**What is needed**
Everything in the entries except the pictures must be repeated exactly.

**Dataset records**

---

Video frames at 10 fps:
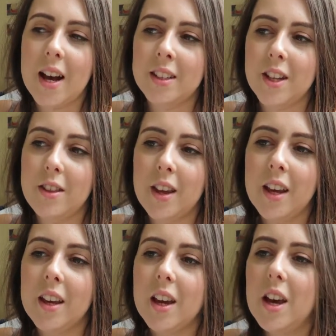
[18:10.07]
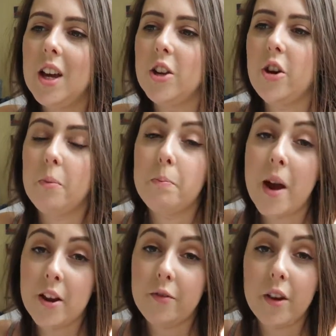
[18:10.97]
and I think you can
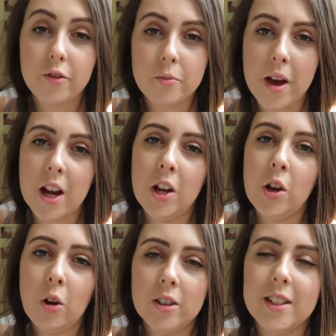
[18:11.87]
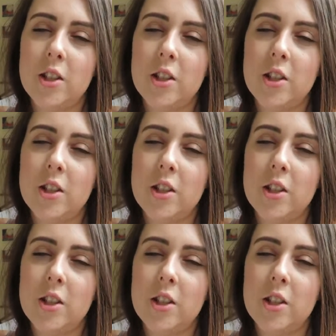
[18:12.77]
benefit from it a lot,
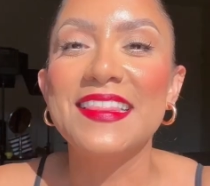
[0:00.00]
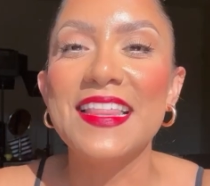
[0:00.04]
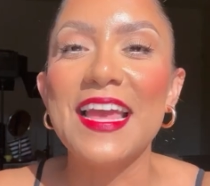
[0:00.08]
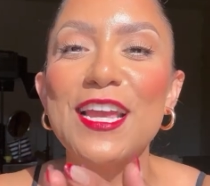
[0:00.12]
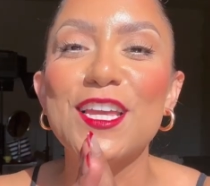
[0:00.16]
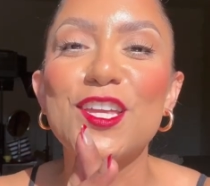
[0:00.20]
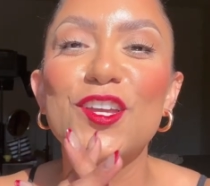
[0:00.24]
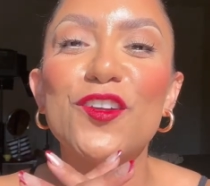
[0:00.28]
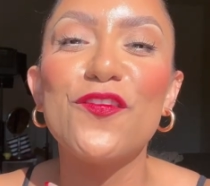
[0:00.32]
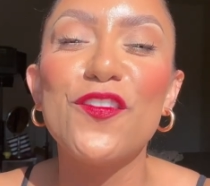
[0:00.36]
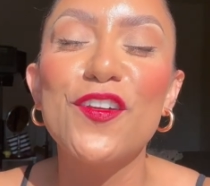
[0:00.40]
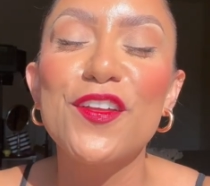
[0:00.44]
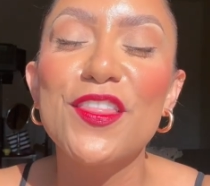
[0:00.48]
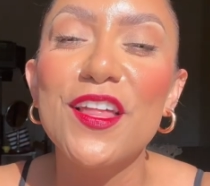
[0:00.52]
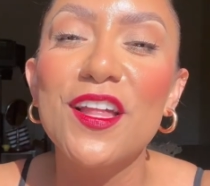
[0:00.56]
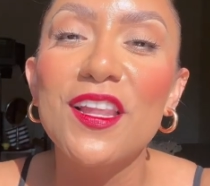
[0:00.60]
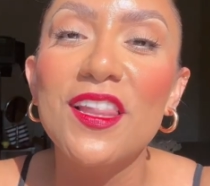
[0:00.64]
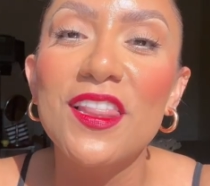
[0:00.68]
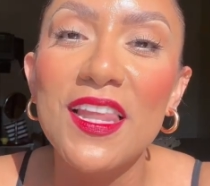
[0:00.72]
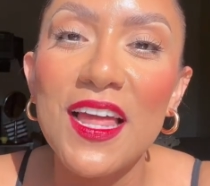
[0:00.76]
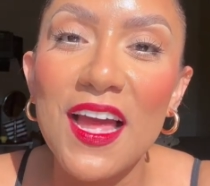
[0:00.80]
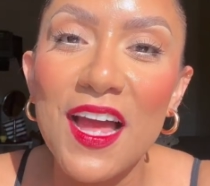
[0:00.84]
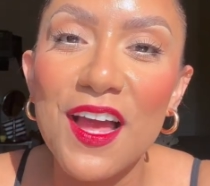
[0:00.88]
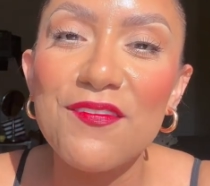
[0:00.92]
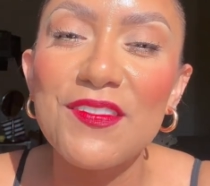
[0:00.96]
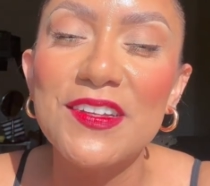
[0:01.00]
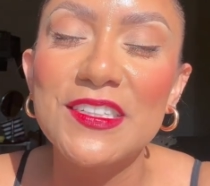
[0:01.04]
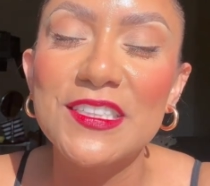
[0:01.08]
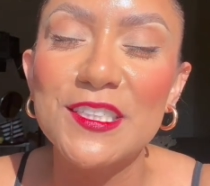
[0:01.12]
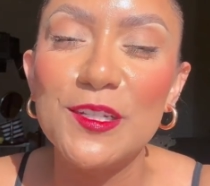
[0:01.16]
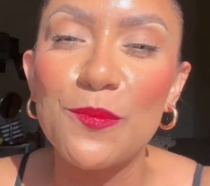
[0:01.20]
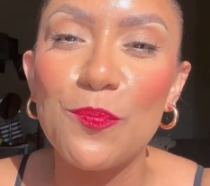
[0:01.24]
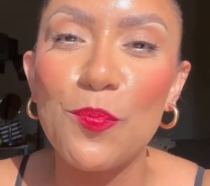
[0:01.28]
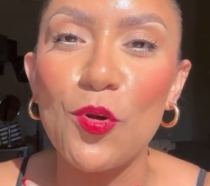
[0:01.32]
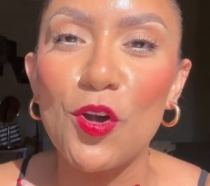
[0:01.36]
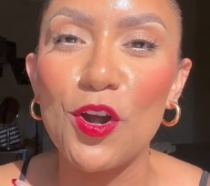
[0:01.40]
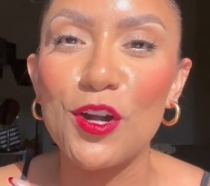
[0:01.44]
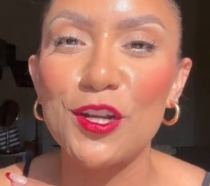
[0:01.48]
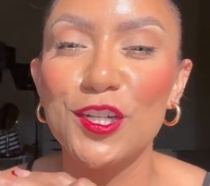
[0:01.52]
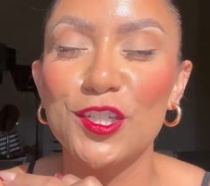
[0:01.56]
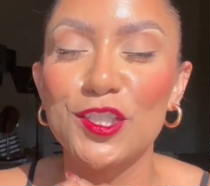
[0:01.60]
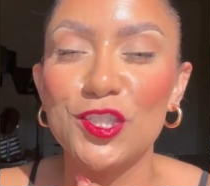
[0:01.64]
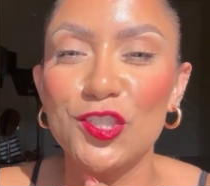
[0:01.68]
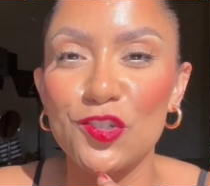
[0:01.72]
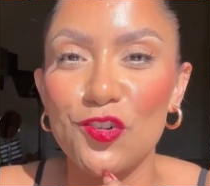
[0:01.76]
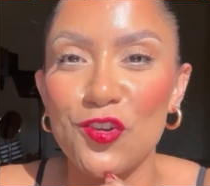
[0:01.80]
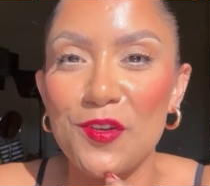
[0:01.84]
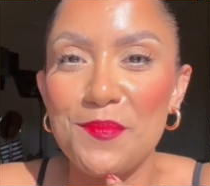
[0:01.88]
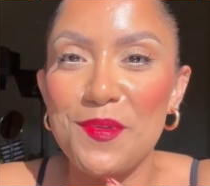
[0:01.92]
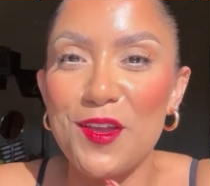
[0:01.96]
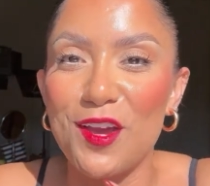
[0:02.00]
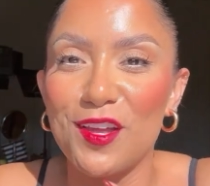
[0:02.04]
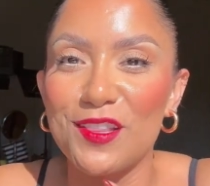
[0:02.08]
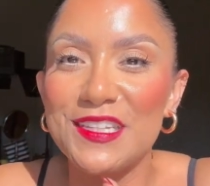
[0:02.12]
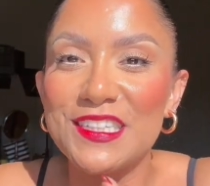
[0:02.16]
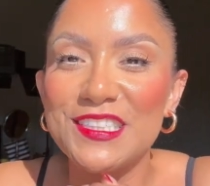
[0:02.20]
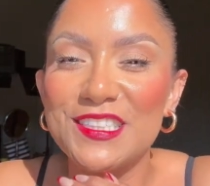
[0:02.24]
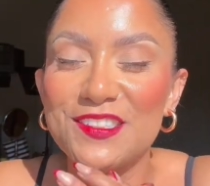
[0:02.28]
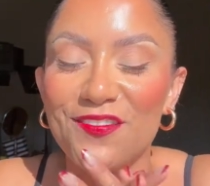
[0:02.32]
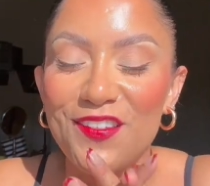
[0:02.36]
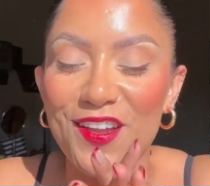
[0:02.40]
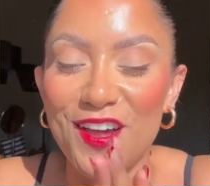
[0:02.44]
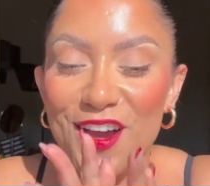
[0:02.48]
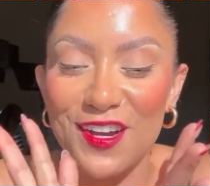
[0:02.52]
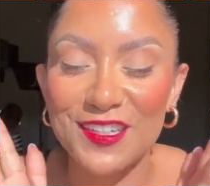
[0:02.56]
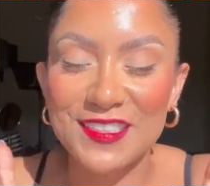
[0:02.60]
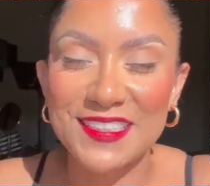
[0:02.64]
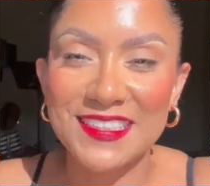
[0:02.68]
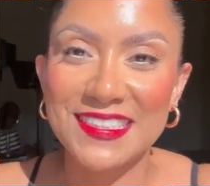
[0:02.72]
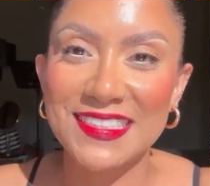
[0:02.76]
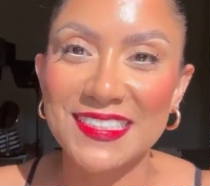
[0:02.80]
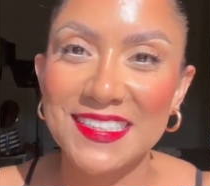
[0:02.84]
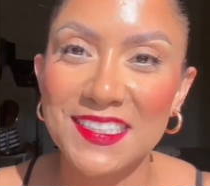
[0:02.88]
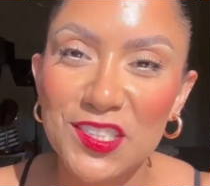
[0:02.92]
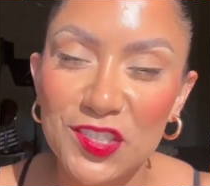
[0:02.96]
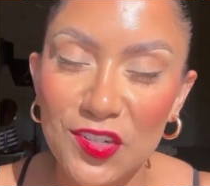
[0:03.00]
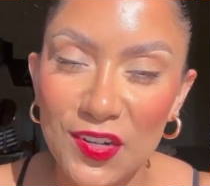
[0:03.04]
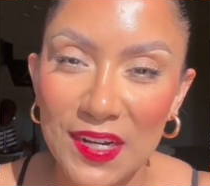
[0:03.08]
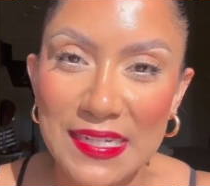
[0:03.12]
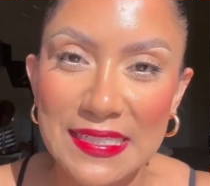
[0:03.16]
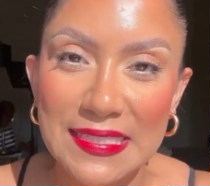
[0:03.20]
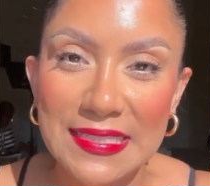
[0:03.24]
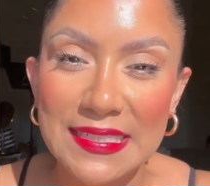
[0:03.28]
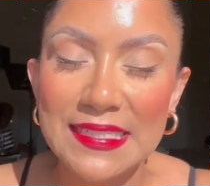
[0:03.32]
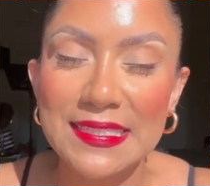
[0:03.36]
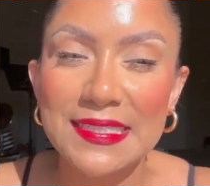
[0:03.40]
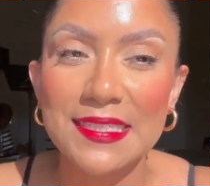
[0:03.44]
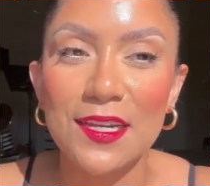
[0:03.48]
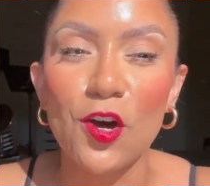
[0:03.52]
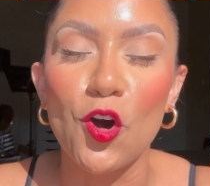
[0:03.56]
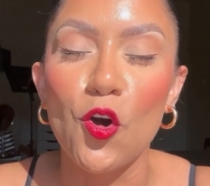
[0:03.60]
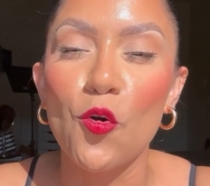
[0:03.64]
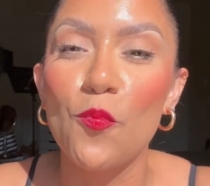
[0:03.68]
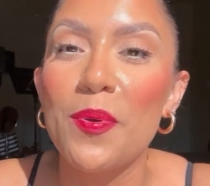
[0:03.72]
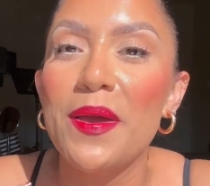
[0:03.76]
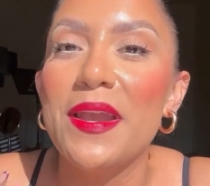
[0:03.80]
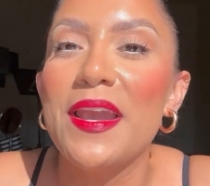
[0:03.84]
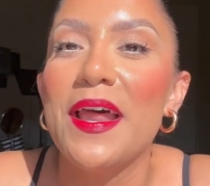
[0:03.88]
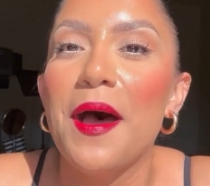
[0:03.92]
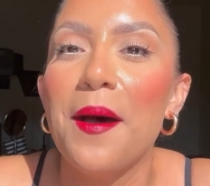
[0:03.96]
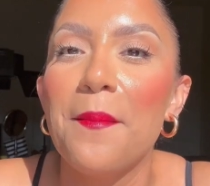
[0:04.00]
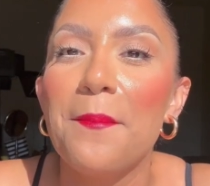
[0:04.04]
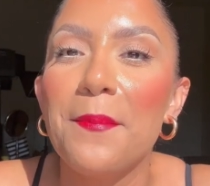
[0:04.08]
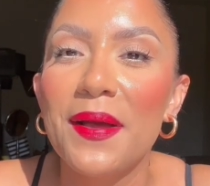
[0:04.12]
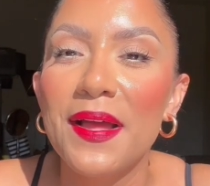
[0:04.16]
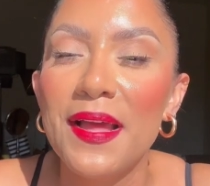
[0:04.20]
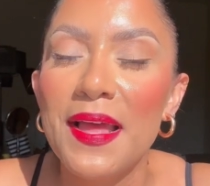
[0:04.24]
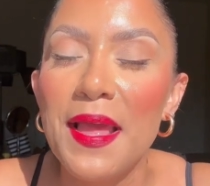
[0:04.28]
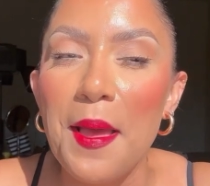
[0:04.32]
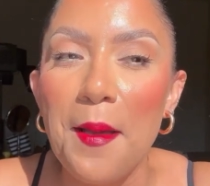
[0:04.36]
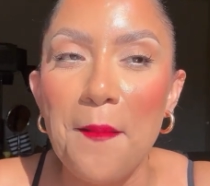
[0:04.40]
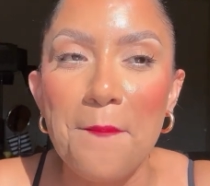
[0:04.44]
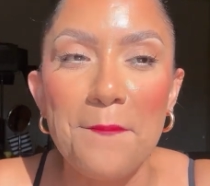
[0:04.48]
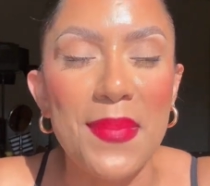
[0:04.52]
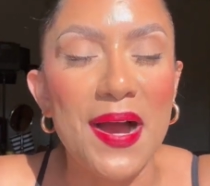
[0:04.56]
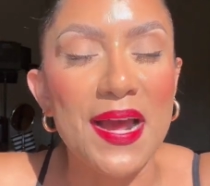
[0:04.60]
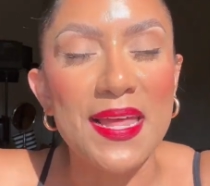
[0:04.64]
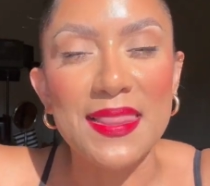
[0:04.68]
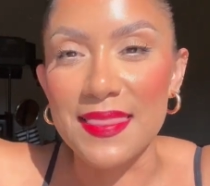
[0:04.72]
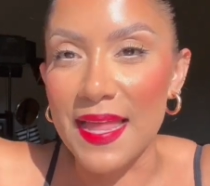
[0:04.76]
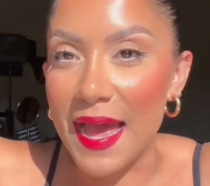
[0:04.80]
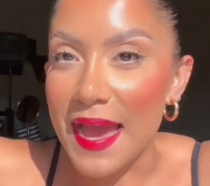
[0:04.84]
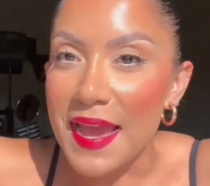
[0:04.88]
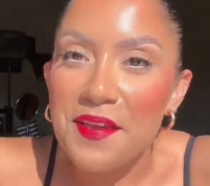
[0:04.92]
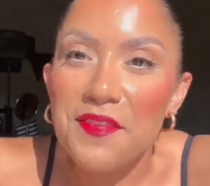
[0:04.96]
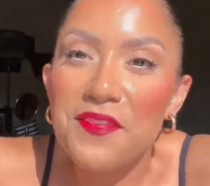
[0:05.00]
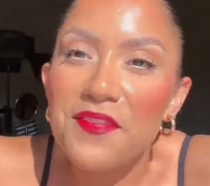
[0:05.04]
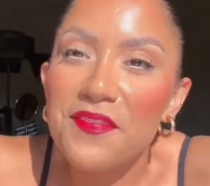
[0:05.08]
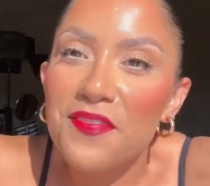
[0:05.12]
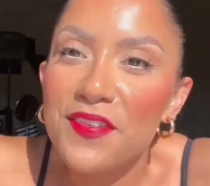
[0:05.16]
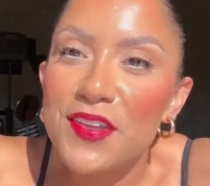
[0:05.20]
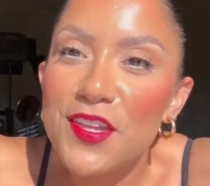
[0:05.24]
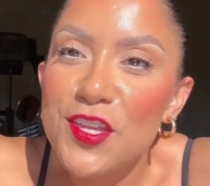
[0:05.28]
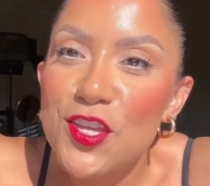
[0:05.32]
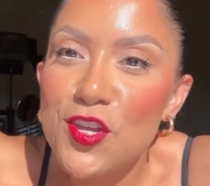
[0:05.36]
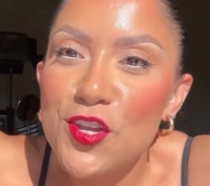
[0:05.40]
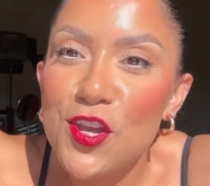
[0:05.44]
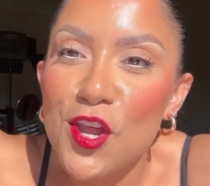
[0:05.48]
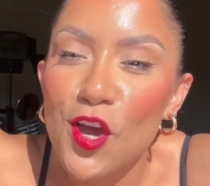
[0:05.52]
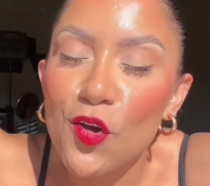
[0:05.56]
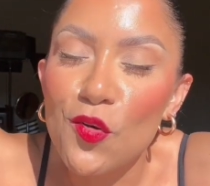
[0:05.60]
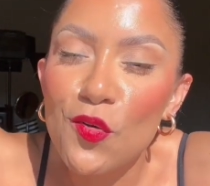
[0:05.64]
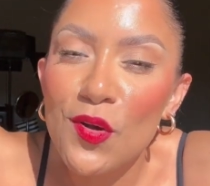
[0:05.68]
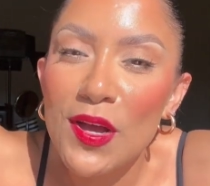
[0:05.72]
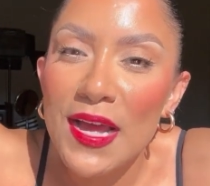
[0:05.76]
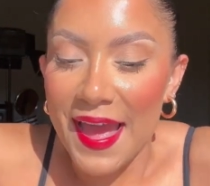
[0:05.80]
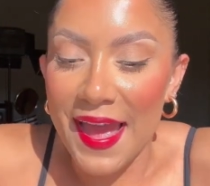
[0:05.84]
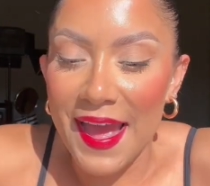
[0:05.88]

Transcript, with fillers: Thank you for the love and support you're showing me on these vlogs because it's crazy to open up my life, you know?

---

**Answer section**
Video frames at 10 fps:
[18:10.07]
[18:10.97]
and I think you can
[18:11.87]
[18:12.77]
benefit from it a lot,
[0:00.00]
[0:00.04]
[0:00.08]
[0:00.12]
[0:00.16]
[0:00.20]
[0:00.24]
[0:00.28]
[0:00.32]
[0:00.36]
[0:00.40]
[0:00.44]
[0:00.48]
[0:00.52]
[0:00.56]
[0:00.60]
[0:00.64]
[0:00.68]
[0:00.72]
[0:00.76]
[0:00.80]
[0:00.84]
[0:00.88]
[0:00.92]
[0:00.96]
[0:01.00]
[0:01.04]
[0:01.08]
[0:01.12]
[0:01.16]
[0:01.20]
[0:01.24]
[0:01.28]
[0:01.32]
[0:01.36]
[0:01.40]
[0:01.44]
[0:01.48]
[0:01.52]
[0:01.56]
[0:01.60]
[0:01.64]
[0:01.68]
[0:01.72]
[0:01.76]
[0:01.80]
[0:01.84]
[0:01.88]
[0:01.92]
[0:01.96]
[0:02.00]
[0:02.04]
[0:02.08]
[0:02.12]
[0:02.16]
[0:02.20]
[0:02.24]
[0:02.28]
[0:02.32]
[0:02.36]
[0:02.40]
[0:02.44]
[0:02.48]
[0:02.52]
[0:02.56]
[0:02.60]
[0:02.64]
[0:02.68]
[0:02.72]
[0:02.76]
[0:02.80]
[0:02.84]
[0:02.88]
[0:02.92]
[0:02.96]
[0:03.00]
[0:03.04]
[0:03.08]
[0:03.12]
[0:03.16]
[0:03.20]
[0:03.24]
[0:03.28]
[0:03.32]
[0:03.36]
[0:03.40]
[0:03.44]
[0:03.48]
[0:03.52]
[0:03.56]
[0:03.60]
[0:03.64]
[0:03.68]
[0:03.72]
[0:03.76]
[0:03.80]
[0:03.84]
[0:03.88]
[0:03.92]
[0:03.96]
[0:04.00]
[0:04.04]
[0:04.08]
[0:04.12]
[0:04.16]
[0:04.20]
[0:04.24]
[0:04.28]
[0:04.32]
[0:04.36]
[0:04.40]
[0:04.44]
[0:04.48]
[0:04.52]
[0:04.56]
[0:04.60]
[0:04.64]
[0:04.68]
[0:04.72]
[0:04.76]
[0:04.80]
[0:04.84]
[0:04.88]
[0:04.92]
[0:04.96]
[0:05.00]
[0:05.04]
[0:05.08]
[0:05.12]
[0:05.16]
[0:05.20]
[0:05.24]
[0:05.28]
[0:05.32]
[0:05.36]
[0:05.40]
[0:05.44]
[0:05.48]
[0:05.52]
[0:05.56]
[0:05.60]
[0:05.64]
[0:05.68]
[0:05.72]
[0:05.76]
[0:05.80]
[0:05.84]
[0:05.88]

Transcript, with fillers: Thank you for the love and support you're showing me on these vlogs because it's crazy to open up my life, you know?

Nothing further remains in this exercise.